[Opening TASK INPUTS section]

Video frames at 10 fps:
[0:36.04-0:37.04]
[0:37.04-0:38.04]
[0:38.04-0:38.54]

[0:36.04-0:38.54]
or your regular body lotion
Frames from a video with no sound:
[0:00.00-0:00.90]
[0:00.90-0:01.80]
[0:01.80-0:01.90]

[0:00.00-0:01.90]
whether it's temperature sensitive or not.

[Closing TASK INPUTS section]
[Opening TASK INPUTS section]

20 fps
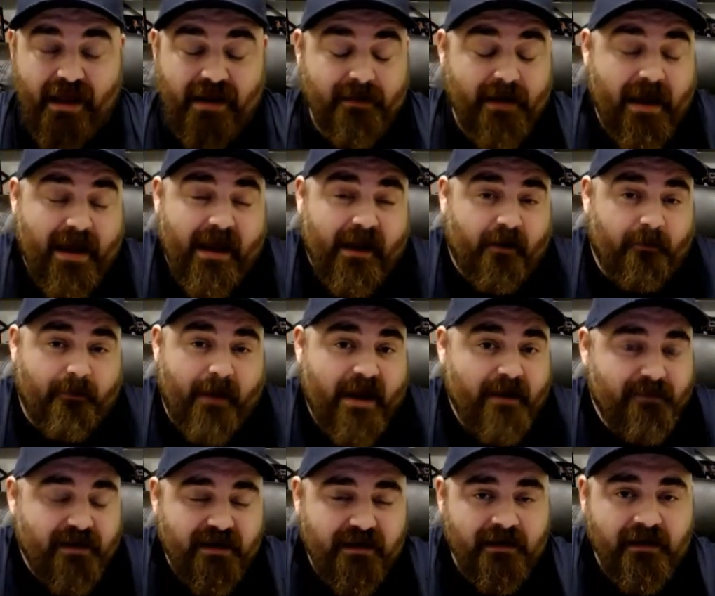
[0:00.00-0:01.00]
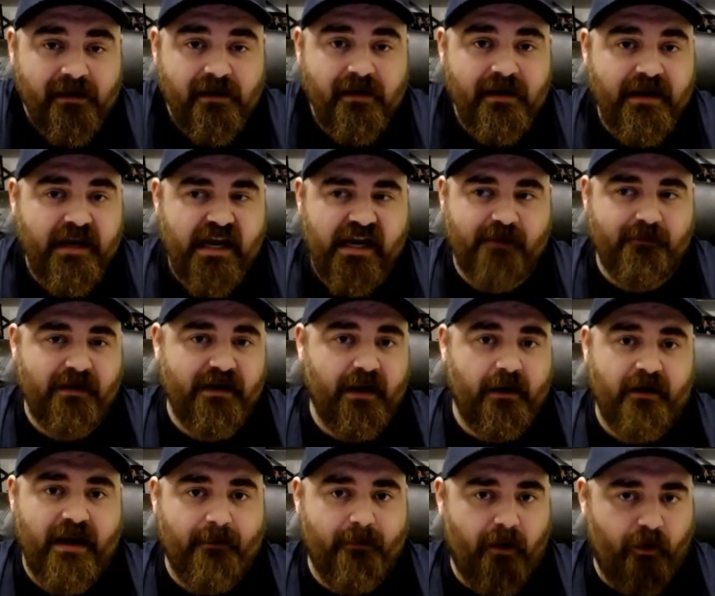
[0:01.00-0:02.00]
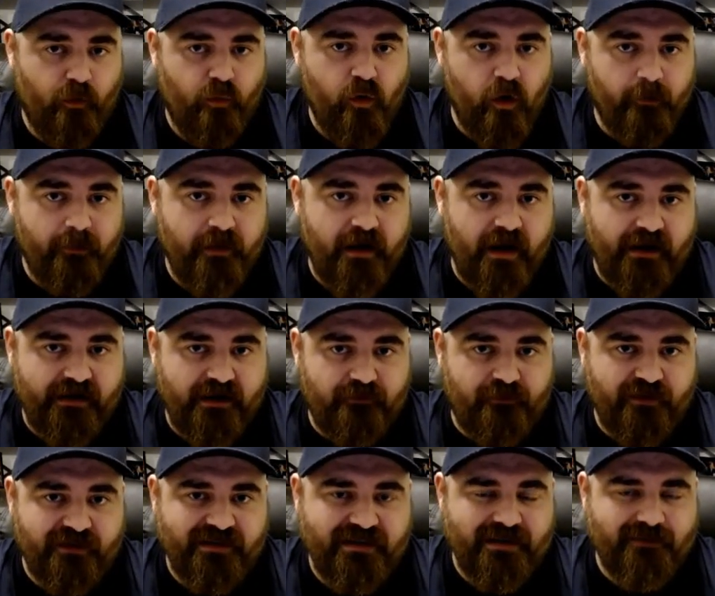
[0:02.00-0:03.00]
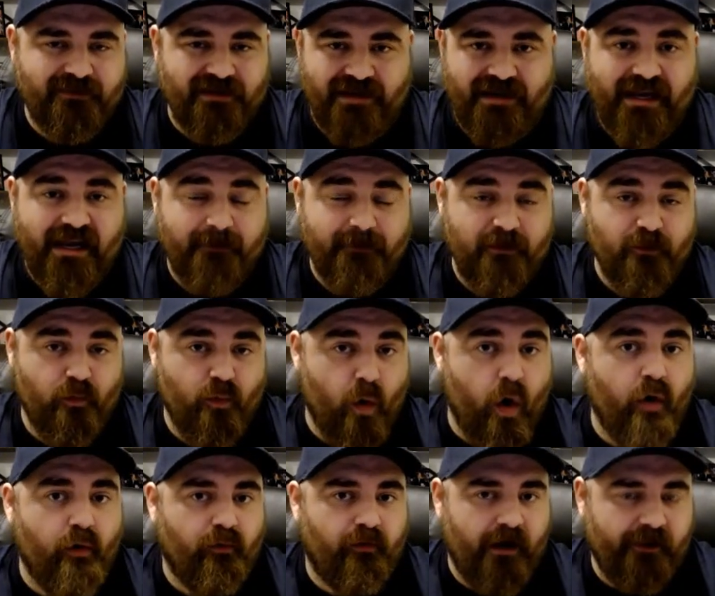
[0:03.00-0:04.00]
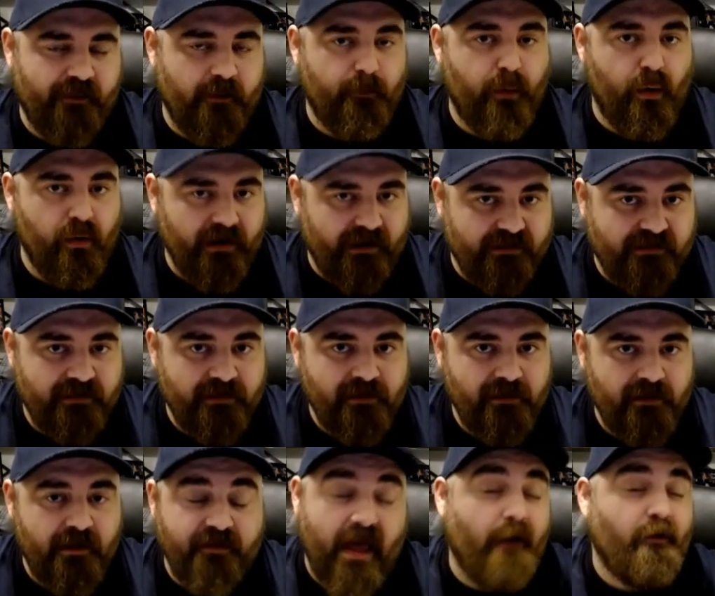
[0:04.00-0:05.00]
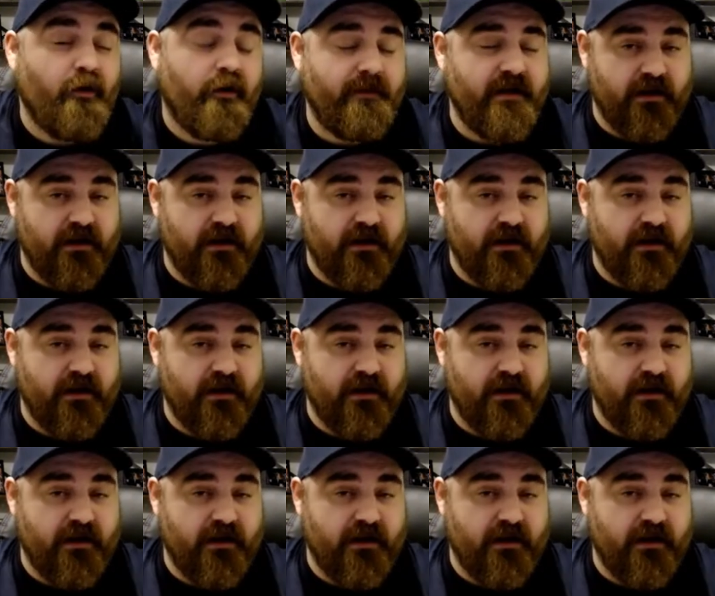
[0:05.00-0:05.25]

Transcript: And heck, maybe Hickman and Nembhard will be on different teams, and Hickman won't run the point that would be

[Closing TASK INPUTS section]

With the pictures left out, write out exactly the lines above from the one containing "[0:01.00-0:02.00]" through the one containing "Transcript: And heck, maybe".

[0:01.00-0:02.00]
[0:02.00-0:03.00]
[0:03.00-0:04.00]
[0:04.00-0:05.00]
[0:05.00-0:05.25]

Transcript: And heck, maybe Hickman and Nembhard will be on different teams, and Hickman won't run the point that would be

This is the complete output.